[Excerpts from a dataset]
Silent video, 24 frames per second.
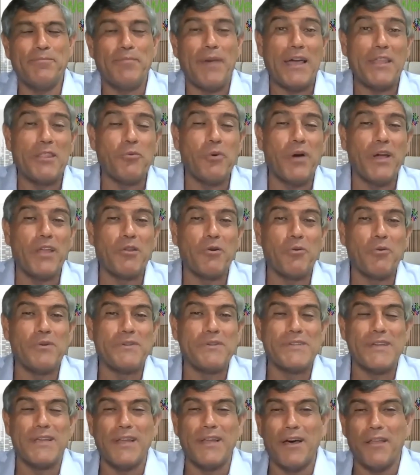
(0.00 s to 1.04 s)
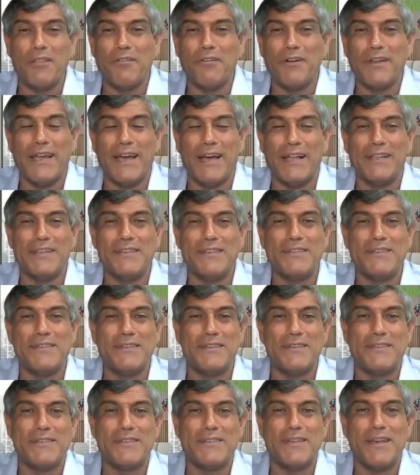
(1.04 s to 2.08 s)
by the way, there was another
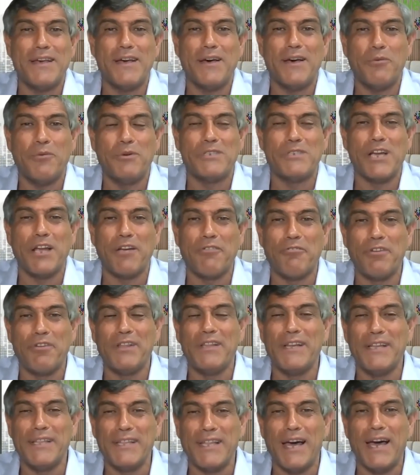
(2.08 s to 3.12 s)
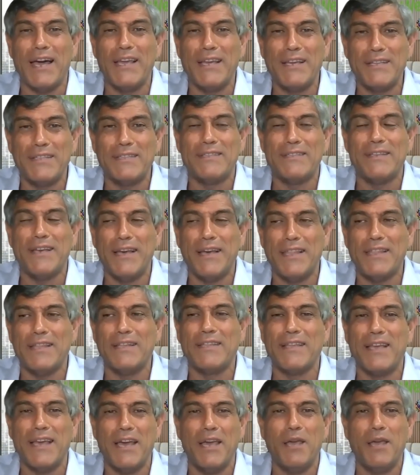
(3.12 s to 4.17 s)
analysis which I really liked
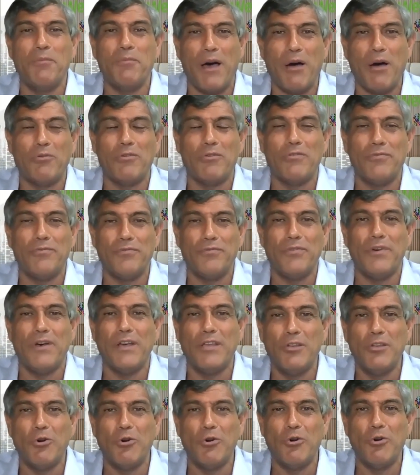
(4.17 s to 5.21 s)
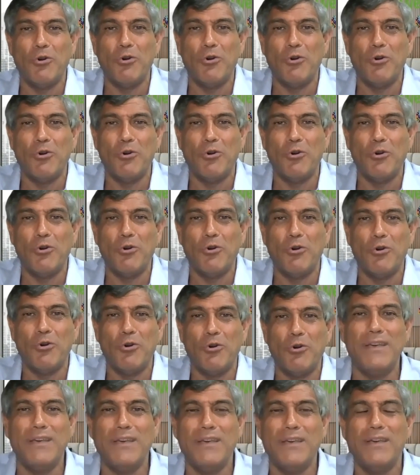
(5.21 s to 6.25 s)
that came out of Yole, one of
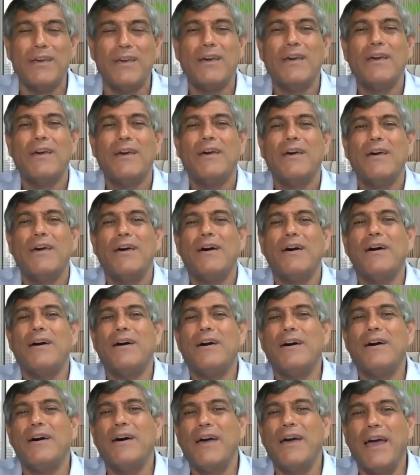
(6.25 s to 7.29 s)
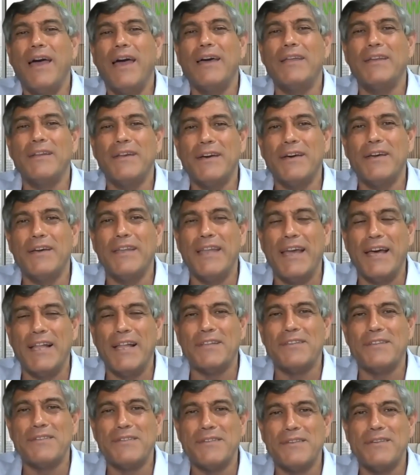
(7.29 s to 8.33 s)
the key
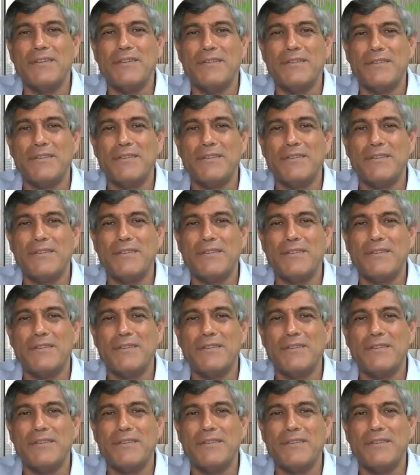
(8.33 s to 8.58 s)
analyst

- _Task brief_:
In your reply, please set down exactly the lines from the one containing "(5.21 s to 6.25 s)" through the end of the records, with the pictures left out.

- _Your response_:
(5.21 s to 6.25 s)
that came out of Yole, one of
(6.25 s to 7.29 s)
(7.29 s to 8.33 s)
the key
(8.33 s to 8.58 s)
analyst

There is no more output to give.